Tauli-Corpuz indicou à IPS que não há uma definição clara do termo “comunidade”, afirmando que o Convênio sobre a Diversidade Biológica, vigente desde 1993, as denomina comunidades locais e especifica que dependem dos recursos naturais. Os povos indígenas querem que se esclareça quais são as circunscrições que verdadeiramente têm comunidades e territórios. “Existem outras variedades, como os moradores que dependem das florestas, os camponeses, os trabalhadores rurais e os agricultores de pequenas áreas e que é necessária uma definição muito clara”, destacou.
O subdiretor geral da UICN, Poul Engberg-Pedersen, argumentou que, para garantir no longo prazo os direitos das comunidades sobre a terra, é preciso que os governos adotem marcos políticos, mas também que as autoridades mantenham um diálogo com essas populações. “Na maioria das vezes esse contato deverá ser estabelecido com os governos locais para se sentar e conversar e detalhar quais são os temas”, afirmou. Quanto aos doadores, o dirigente da UICN espera que facilitem essas ações sem interferir. “Este é o tipo de questão que deve ser resolvida em cada país e em cada localidade, nos próprios termos”, sugeriu.
Engberg-Pedersen descartou que seja necessário adotar novas normas ou tratados, pois já existe um princípio estabelecido de que toda decisão sobre um novo investimento ou obra de infraestrutura deverá ser consultada previamente com as comunidades. Sobre os resultados da reunião, Pruett disse estar surpreso pelo grau de cooperação dos participantes. Contudo, admitiu que será preciso esperar pelos próximos meses para determinar quais ações concretas poderão ser executadas.

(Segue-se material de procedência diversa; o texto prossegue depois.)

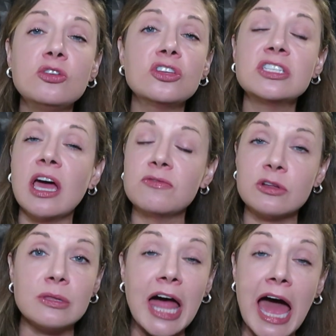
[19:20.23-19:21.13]
you just have
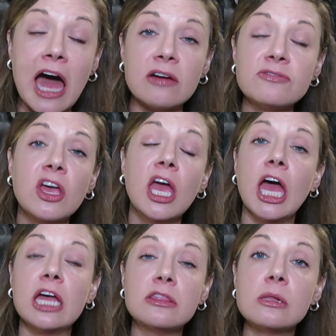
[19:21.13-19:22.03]
to laugh at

Para Tauli-Corpuz a conferência deixou experiências proveitosas, pois houve intercâmbios sobre as diferentes comunidades. “Tive uma ideia do que pensa o setor privado, que, às vezes, creio, é um risco, mas é um risco que devemos encarar”, explicou. Wily disse não estar convencida de “termos conseguido mais avanços além dos que já temos em nosso trabalho. Trazer pessoas para se reunir é muito custoso em tempo e especialmente dinheiro, e poderia ter sido melhor”.